**REQUIRED WORK:** Output, word for word, the span of lines that starts at the one containing "[0:10.00-0:10.20]" and ends at the last line of the records.

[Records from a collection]

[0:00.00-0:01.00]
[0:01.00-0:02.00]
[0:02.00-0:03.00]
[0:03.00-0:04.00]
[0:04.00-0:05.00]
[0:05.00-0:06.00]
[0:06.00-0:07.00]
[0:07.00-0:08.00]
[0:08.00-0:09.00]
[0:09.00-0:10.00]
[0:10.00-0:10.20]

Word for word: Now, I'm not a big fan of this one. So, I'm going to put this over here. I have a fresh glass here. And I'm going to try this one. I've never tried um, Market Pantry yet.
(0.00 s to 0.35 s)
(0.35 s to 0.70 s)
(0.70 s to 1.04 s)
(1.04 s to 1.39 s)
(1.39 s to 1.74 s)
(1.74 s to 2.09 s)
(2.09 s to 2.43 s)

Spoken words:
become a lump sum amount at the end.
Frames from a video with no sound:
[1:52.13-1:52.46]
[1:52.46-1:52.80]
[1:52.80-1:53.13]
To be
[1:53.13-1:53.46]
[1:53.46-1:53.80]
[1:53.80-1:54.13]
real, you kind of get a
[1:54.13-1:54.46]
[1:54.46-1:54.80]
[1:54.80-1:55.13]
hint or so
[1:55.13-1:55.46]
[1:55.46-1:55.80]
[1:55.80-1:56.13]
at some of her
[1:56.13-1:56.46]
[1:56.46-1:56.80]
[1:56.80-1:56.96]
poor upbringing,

**ANSWER TO THE PROBLEM:**
[0:10.00-0:10.20]

Word for word: Now, I'm not a big fan of this one. So, I'm going to put this over here. I have a fresh glass here. And I'm going to try this one. I've never tried um, Market Pantry yet.
(0.00 s to 0.35 s)
(0.35 s to 0.70 s)
(0.70 s to 1.04 s)
(1.04 s to 1.39 s)
(1.39 s to 1.74 s)
(1.74 s to 2.09 s)
(2.09 s to 2.43 s)

Spoken words:
become a lump sum amount at the end.
Frames from a video with no sound:
[1:52.13-1:52.46]
[1:52.46-1:52.80]
[1:52.80-1:53.13]
To be
[1:53.13-1:53.46]
[1:53.46-1:53.80]
[1:53.80-1:54.13]
real, you kind of get a
[1:54.13-1:54.46]
[1:54.46-1:54.80]
[1:54.80-1:55.13]
hint or so
[1:55.13-1:55.46]
[1:55.46-1:55.80]
[1:55.80-1:56.13]
at some of her
[1:56.13-1:56.46]
[1:56.46-1:56.80]
[1:56.80-1:56.96]
poor upbringing,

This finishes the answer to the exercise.